As part of UC Cooperative Extension our goal is for our research to positively impact the citizens of California. To this end we engage with local government officials, state officials and regular citizens to share our research, suggest policy improvements and hopefully make California a better place to live. While we hope that all of our research will make an impact, we have focused extension projects related to ecosystem services and AB1492
Economic factors play an important role in land use decisions. However, often the goods and services provided by ecosystems are not accounted for. These ecosystem services can provide real value to people, but often these values are not captured in economic market. Payment for ecosystem services has been touted as the “last, best hope” for conservation, and they may hold considerable potential for protecting California’s landscapes. While ecosystem services are acknowledged by scholars and policy makers alike as a potentially useful tool, from a practical perspective the concept of ecosystem services has largely failed to provide benefits to California land owners themselves. We believe payments for ecosystem services have failed to deliver on their considerable promise due to the lack of consistent methods for calculating ecosystem service values across broad extents, even in data rich environments such as California. This scientific bottleneck has led to low capacity for funding agencies to integrate payment for ecosystem services into their portfolios, ultimately leading to a lack of actual payments flowing from those who benefit from ecosystem services to the service providers. We are currently working to use the InVEST methodology to value ecosystem services for California rangelands. Preliminary results for Sonoma country indicate substantial values for rangelands.
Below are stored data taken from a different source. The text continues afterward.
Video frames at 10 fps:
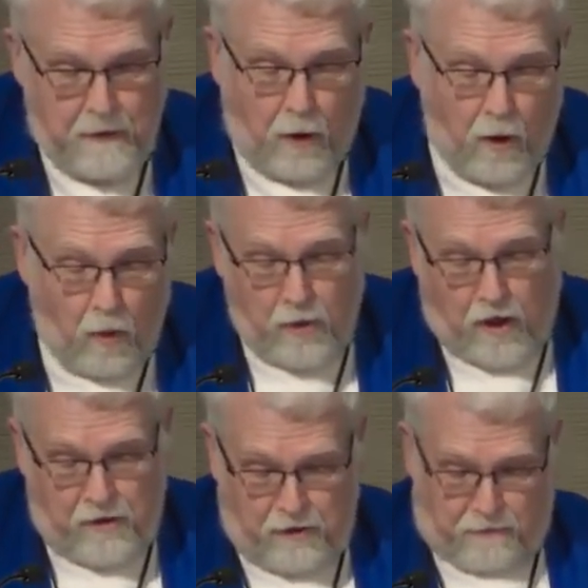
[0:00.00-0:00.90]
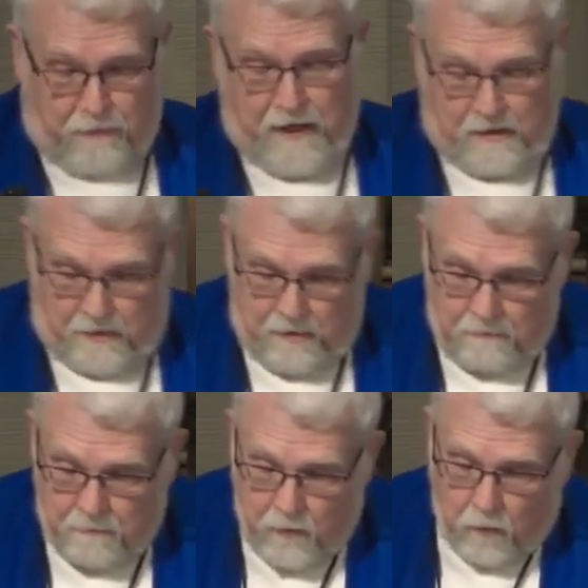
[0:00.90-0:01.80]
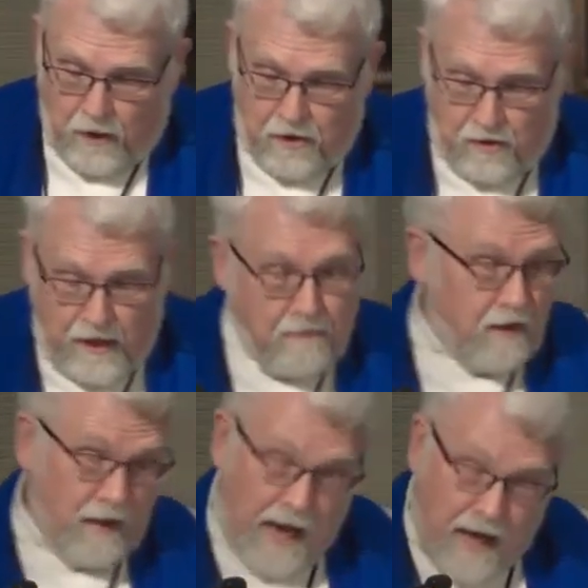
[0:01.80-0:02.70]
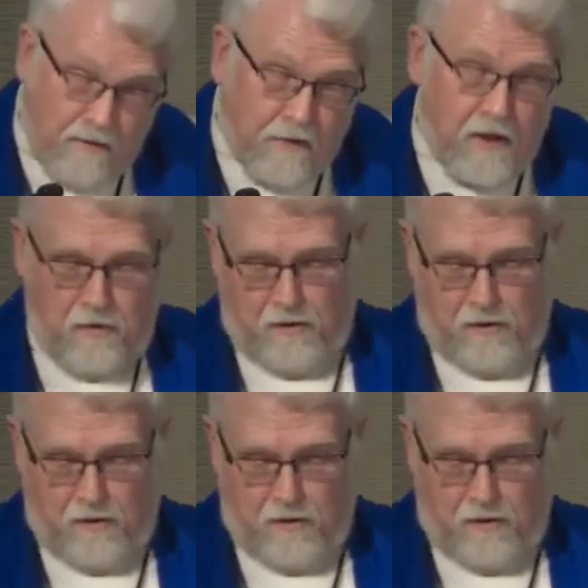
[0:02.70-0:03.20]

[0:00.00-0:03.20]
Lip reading: Hold on to your faith. Whether you have a lot of it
AB 1492 is a piece of California legislation that is meant to improve forest management in California. The bill clarifies fire liability law for fires that spread from private to federal lands reducing uncertainly for forest owners. Second, the bill allows the extension of some Timber Harvest Plans up to seven years. Third, the bill implements a 1% assessment on lumber to be collected at retail locations. The lumber fee is meant to even the playing field between California lumber producers and producers from nearby states. The 1% tax will help fund new positions in state government aid forest management.
We are involved in a working group which will provide a frame work for data and monitoring under the new program.